Extra-Curricular industry & career related Activities

As part of our commitment to link curriculum learning to careers, many of our departments run or encourage students to take part in a number of extra-curricular industry and career related activities. Extra-curricular activities are activities that fall outside the scope of the regular curriculum and may help students to improve their academic performance, explore interests and create broader perspectives, improve their self-esteem and gain essential life skills.   ‘Extra-curricular activities help students to learn about themselves and develop and use their skills and knowledge in different contexts,’ says Chris Davison, deputy director of, and careers adviser with, the careers and enterprise team at Durham University. What Are the Essential Skills Our Young People Need for 2020? Click here to find out. To see the list of extra-curricular activities at Nonsuch please click hereFurther information on the importance of extra-curricular activities can be found on various websites including Prospects

Support for parents/carers

Ensuring your children are set up for a successful career, future financial security and a good quality of life is a pressing challenge for every parent. As parents, your children will look to you for advice and guidance even if they don’t like to admit it! Parents have a key role to play in the decision-making and the general career path children choose to pursue; but how involved should you be in this decision-making process?

Further information and advice can be found on various websites including: Mid Kent College, NI Direct , The Gaurdian , Careers Advice for ParentsNational Careers Service, LMI for All, Future Morph for STEM Careers, CCS Skills for Creative Careers, Health Careers, Career Pilot for other sectors and Sutton’s Apprenticeship Hub. You may also find some useful information on the PWC Employability Hub.
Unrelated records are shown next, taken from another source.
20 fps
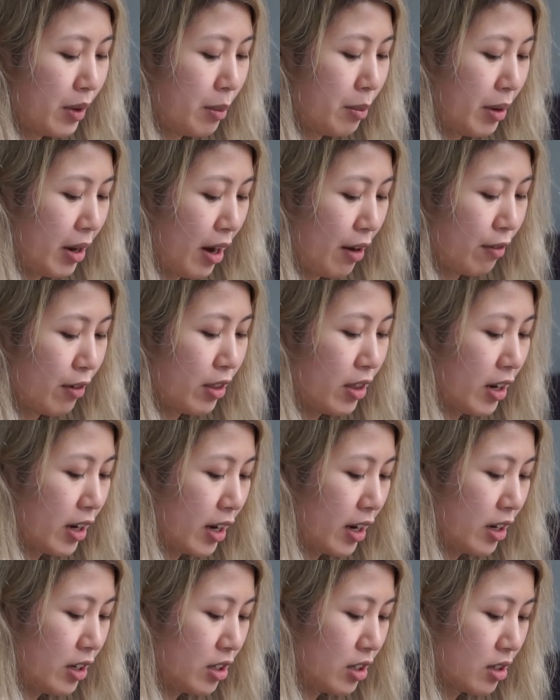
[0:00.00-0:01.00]
But everything
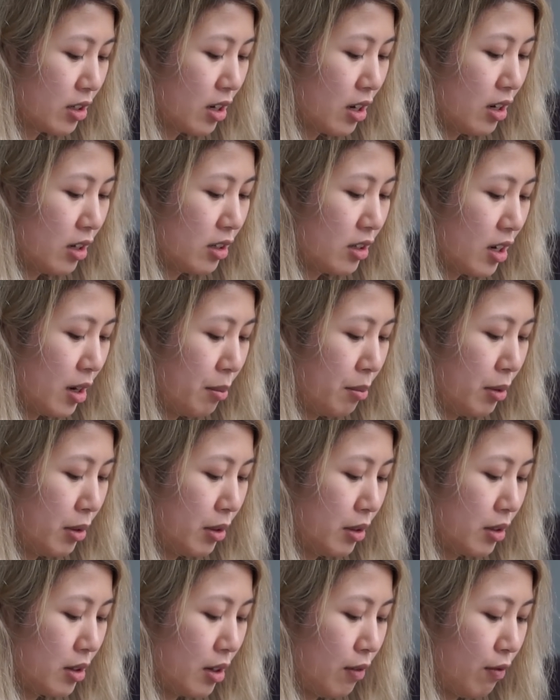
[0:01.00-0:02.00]
kind of just
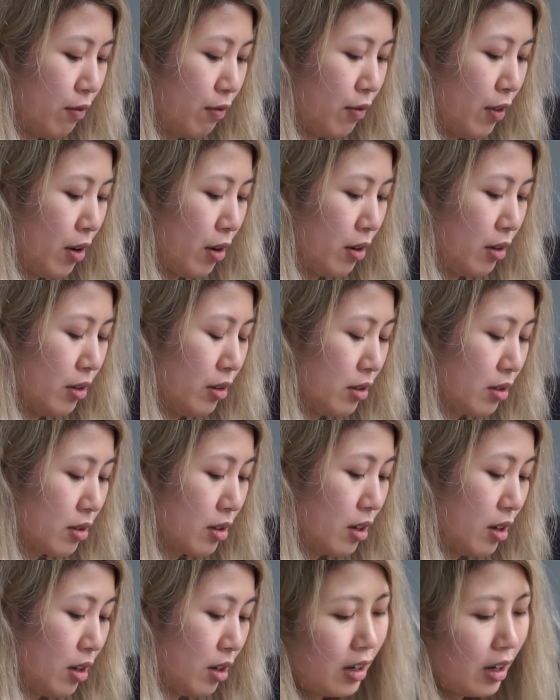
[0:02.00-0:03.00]
tumbles and falls.
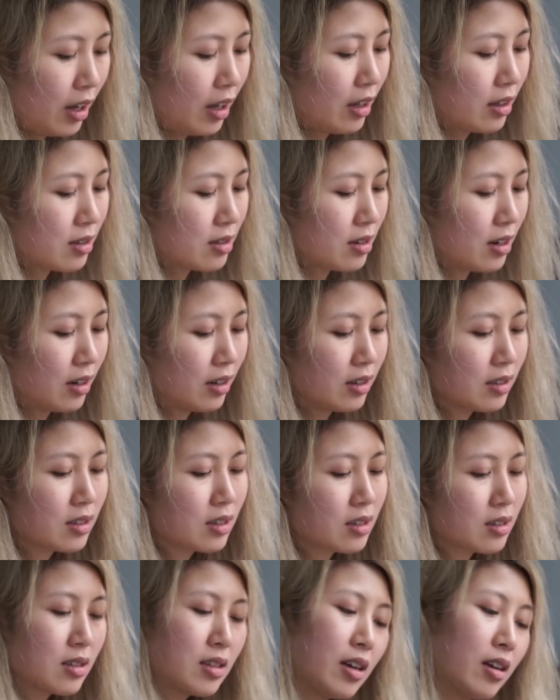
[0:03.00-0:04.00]
It's not
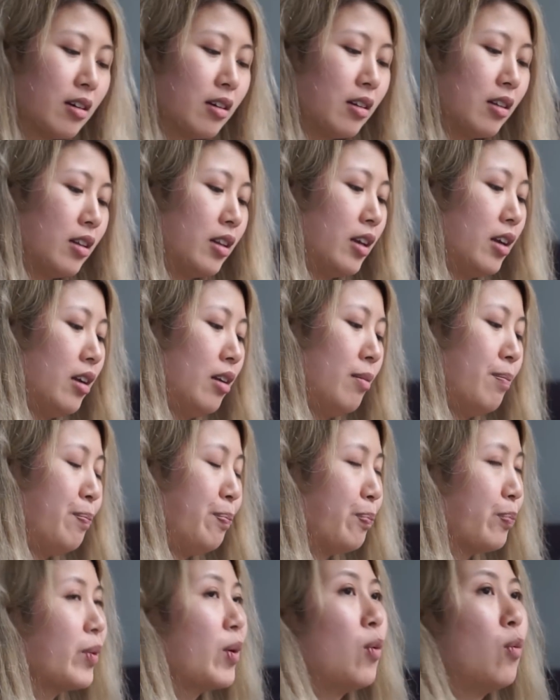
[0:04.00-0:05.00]
necessarily
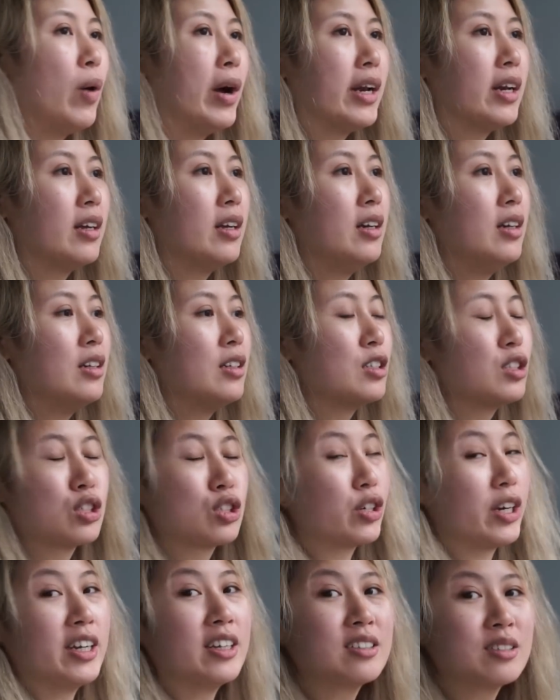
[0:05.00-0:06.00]
what
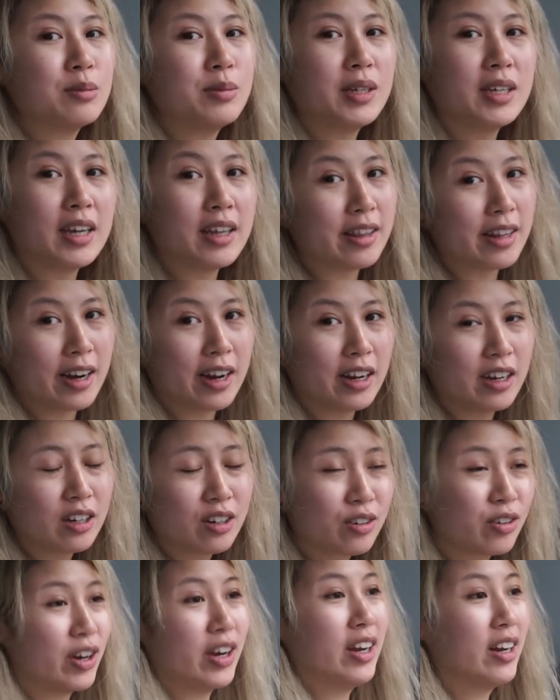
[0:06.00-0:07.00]
strikes me and then I
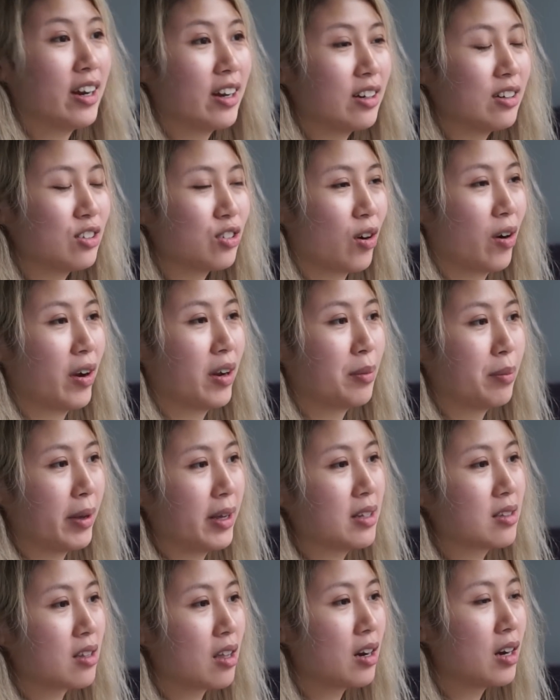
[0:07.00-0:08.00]
create a drawing
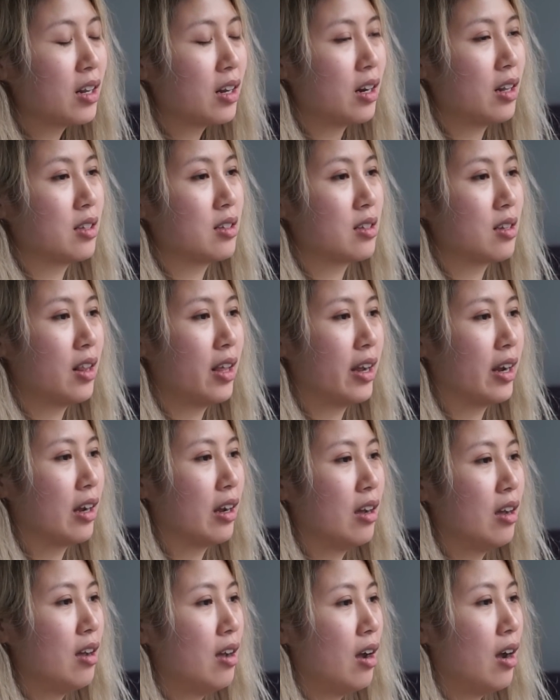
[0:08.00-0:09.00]
based on it. It's like
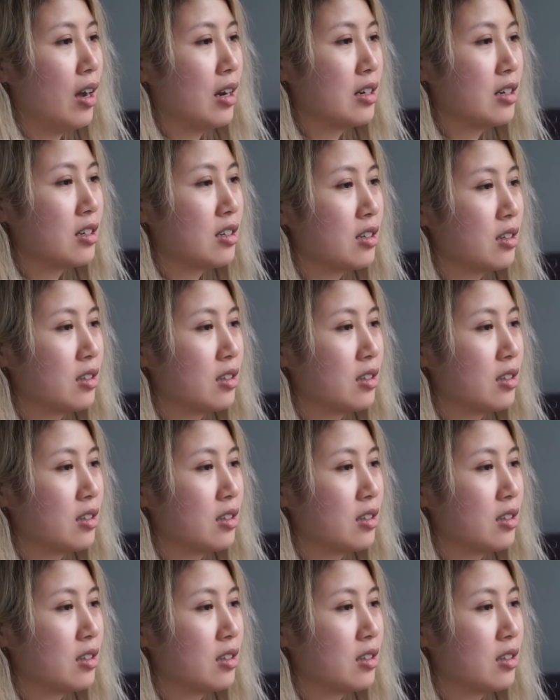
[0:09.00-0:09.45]
a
For further information on the support available for our students and their parents at Nonsuch please download our CEIAG Programme or click on the relevant year group tabs to the left. Further information is also available by emailing Mrs S Tingley, Coordinator of Careers & Higher Education / Careers Leader.

Provider access

Our policy statement  for provider access provides all the required information to enable providers wishing to visit the school for the purposes of sharing information directly with students. This may include providers of technical education qualifications and apprenticeships, FE & Sixth Form Colleges, Studio Schools, HE institutions and employers.